Photo Credit Christopher Kline
This food fight starts now
November 1, 2016

Millions of people are going hungry due to food distribution problems, droughts, wars, and corruption in third world governments. Add an additional three billion people over the next 30 years. How do we feed everyone?

Then, consider the continuing “Brain Drain” in the agricultural science fields and an aging population of farmers, and the question in the future may become: How do we feed ourselves?

John Ruan '61 and Katie Driscoll '17.

John Ruan III ’61 and Katie Driscoll ’17.

Those were some of the points Culver Girls Academy seniors Katie Driscoll (Durango, Colo.) and Julia Smith (Bloomington, Ind.) returned with after attending the World Food Prize’s Global Youth Institute in Des Moines, Iowa, in mid-October. Created by Nobel Peace Prize laureate Norman Borlaug, Ph.D., and Iowa businessman/philanthropist John Ruan III ’61, the World Food Prize brings 200 high school students together with 1,500 people from more than 60 countries to discuss the world’s hunger and food security issues during an international symposium.
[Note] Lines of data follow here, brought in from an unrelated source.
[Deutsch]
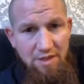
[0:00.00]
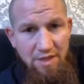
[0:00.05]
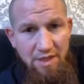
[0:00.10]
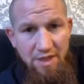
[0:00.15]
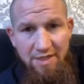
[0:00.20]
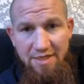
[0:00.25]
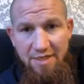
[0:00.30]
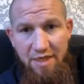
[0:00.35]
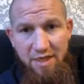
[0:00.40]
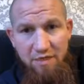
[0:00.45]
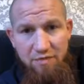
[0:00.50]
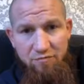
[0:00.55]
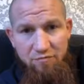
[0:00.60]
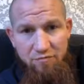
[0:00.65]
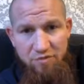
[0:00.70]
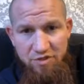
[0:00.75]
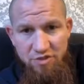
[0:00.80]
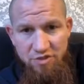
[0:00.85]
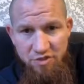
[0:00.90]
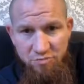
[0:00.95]
Keine Ahnung,
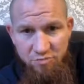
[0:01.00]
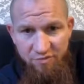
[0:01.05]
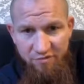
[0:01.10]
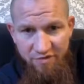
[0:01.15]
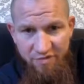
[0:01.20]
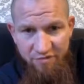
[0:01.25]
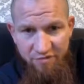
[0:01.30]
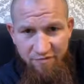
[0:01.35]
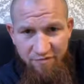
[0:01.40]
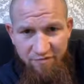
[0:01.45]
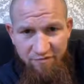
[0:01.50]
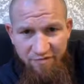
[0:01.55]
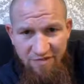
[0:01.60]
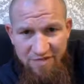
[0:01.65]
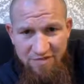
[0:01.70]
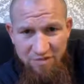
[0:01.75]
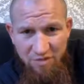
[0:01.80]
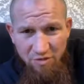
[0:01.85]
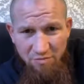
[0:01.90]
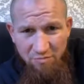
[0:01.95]
wo der sich befindet.
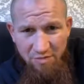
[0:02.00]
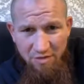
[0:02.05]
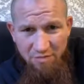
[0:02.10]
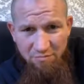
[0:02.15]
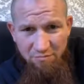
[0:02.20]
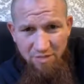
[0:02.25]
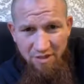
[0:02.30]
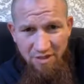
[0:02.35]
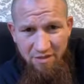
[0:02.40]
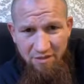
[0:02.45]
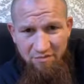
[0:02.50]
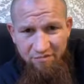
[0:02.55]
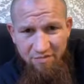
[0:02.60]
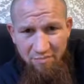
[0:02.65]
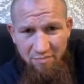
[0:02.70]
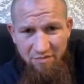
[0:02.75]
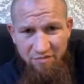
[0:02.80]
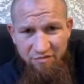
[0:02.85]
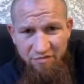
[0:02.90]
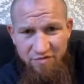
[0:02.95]
Was soll man machen,
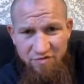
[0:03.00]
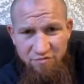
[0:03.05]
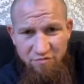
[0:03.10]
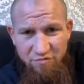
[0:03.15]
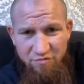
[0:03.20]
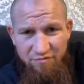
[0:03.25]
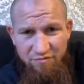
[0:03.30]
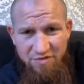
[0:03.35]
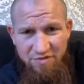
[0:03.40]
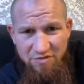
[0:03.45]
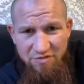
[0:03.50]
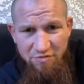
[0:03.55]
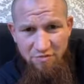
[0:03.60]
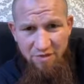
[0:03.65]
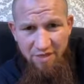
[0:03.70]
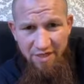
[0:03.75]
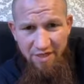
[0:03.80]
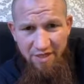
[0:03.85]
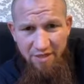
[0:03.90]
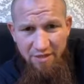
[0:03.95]
wenn man versucht, was zu
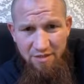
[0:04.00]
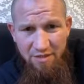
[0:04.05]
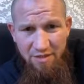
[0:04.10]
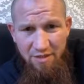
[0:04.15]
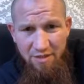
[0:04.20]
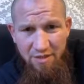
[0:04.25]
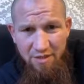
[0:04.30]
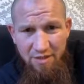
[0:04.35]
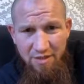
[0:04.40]
klären,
The number of farmers is dwindling, not just in America, but around the world. Driscoll said China was cited as one country that is starting to see a problem as younger people leave the rural areas and move to the cities in pursuit of higher-paying jobs. In the United States, the number of farmers has fallen to under two percent of the population – and many of them are quickly approaching retirement age or have already passed it.

That is coupled with the lack of students going into the agricultural science fields, such as biology and chemistry. It is the research and development by those scientists that make food more efficient to produce and more nutritious. Two of the 2016 World Food Prize laureates were honored for developing disease-resistant, drought-tolerant, high yielding varieties of orange-fleshed sweet potatoes. They also improved the vitamin A content, which helps combat blindness, immune system disorders, and premature death in children and pregnant women in Africa.

Smith said other concerns raised during the symposium were the lack of infrastructure to distribute the existing food supply, and ensuring the safety of those people who are distributing that food in war-torn areas like Syria.

The overall theme of international symposium was “Let Food Be Thy Medicine.” Following that theme, Driscoll and Smith wrote essays in their AP World History class covering related topics. Driscoll covered the use of antibiotics in the food chain and Smith’s detailed the disease Schistomomiasis (snail fever). They presented their papers at the state conference at Purdue University, and were selected to present before a panel of judges, which included college professors and past winners of the World Food Prize, in Des Moines.

Driscoll and Smith were accompanied by Director of Sustainability/leadership instructor Christopher Kline ’82 and math instructor Sandy Reavill (Read Kline’s story on the World Food Prize).

The World Food Prize was founded in 1986 by Borlaug, who received the 1970 Nobel Peace Prize for developing several new strains of wheat and other grains that were draught and disease resistant. He was credited with saving 100 million people from starvation. Using his prize money from the Nobel Prize and other resources, he created the World Food Prize. In 1990, Ruan, who is a member of the Culver Educational Foundation Board of Trustees, assumed sponsorship and established The World Food Prize Foundation.